Quantum computers promise to upend a lot of this. Because of the way they work, they excel at the sorts of computations necessary to reverse these one-way functions. For symmetric cryptography, this isn’t too bad. Grover’s algorithm shows that a quantum computer speeds up these attacks to effectively halve the key length. This would mean that a 256-bit key is as strong against a quantum computer as a 128-bit key is against a conventional computer; both are secure for the foreseeable future.

For public-key cryptography, the results are more dire. Shor’s algorithm can easily break all of the commonly used public-key algorithms based on both factoring and the discrete logarithm problem. Doubling the key length increases the difficulty to break by a factor of eight.
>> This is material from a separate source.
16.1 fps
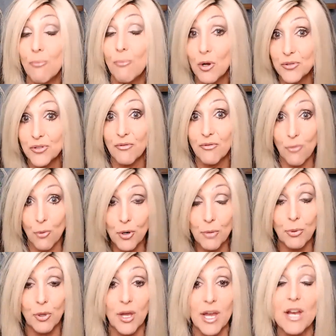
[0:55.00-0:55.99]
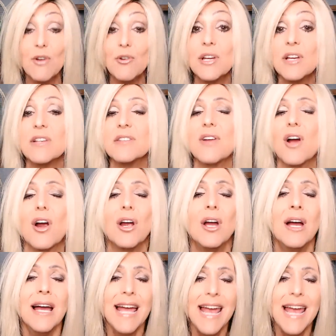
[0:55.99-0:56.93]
most affordable areas are,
That’s not enough of a sustainable edge.

🚦 Products Are Functions

Ryan Singer on the concept of products behaving like mathematical functions; they sit between an input and output, processing one into the other. Having known input and known desired output serves as a mental aid to “solve for” f(x) in the middle.
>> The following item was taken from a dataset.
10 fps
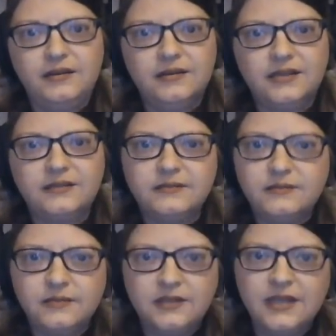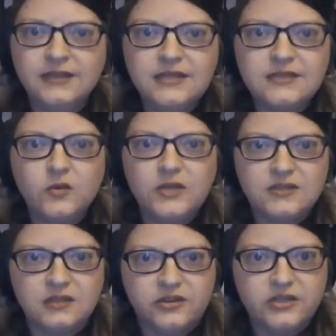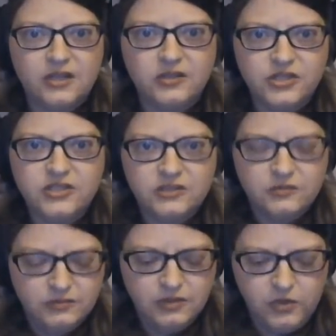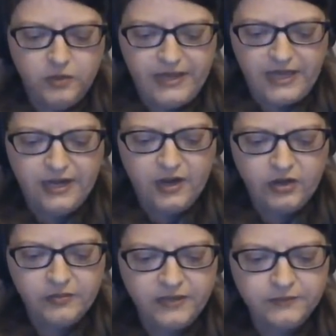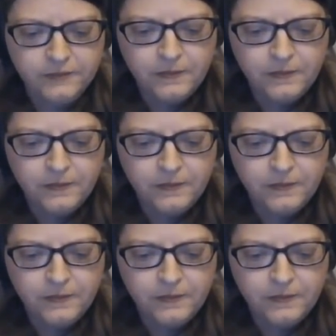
Like, at least don't insult our intelligence when you're making an argument.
Weekend Reading: Geocomputation, Customers, and Linear Growth

October 13, 2018 • #

🎛 Geocomputation with R

I’ve had R on my list for a long time to dig deeper with. A while back I set myself up with RStudio and went through some DataCamp stuff. This online book seems like excellent material in how to apply R to geostatistics.

☎️ Listening to Customers At Scale

Given where we are with Fulcrum in the product lifecycle, this rang very familiar on the struggles with how to listen to customers effectively, who to listen to, and how to absorb or deflect ideas. Once you get past product-market fit, the same tight connection between your customers and product team becomes impossible. Glad to hear we aren’t alone in our struggles here.

📈 Linear Growth Companies

This piece from David Heinemeier Hansson is a good reminder that steady, linear growth is still great performance for a business. Every business puts itself in a different situation, and certainly many are in debt or investment positions that linear growth isn’t good enough for. Even so, consistent growth in the positive direction should always be commended.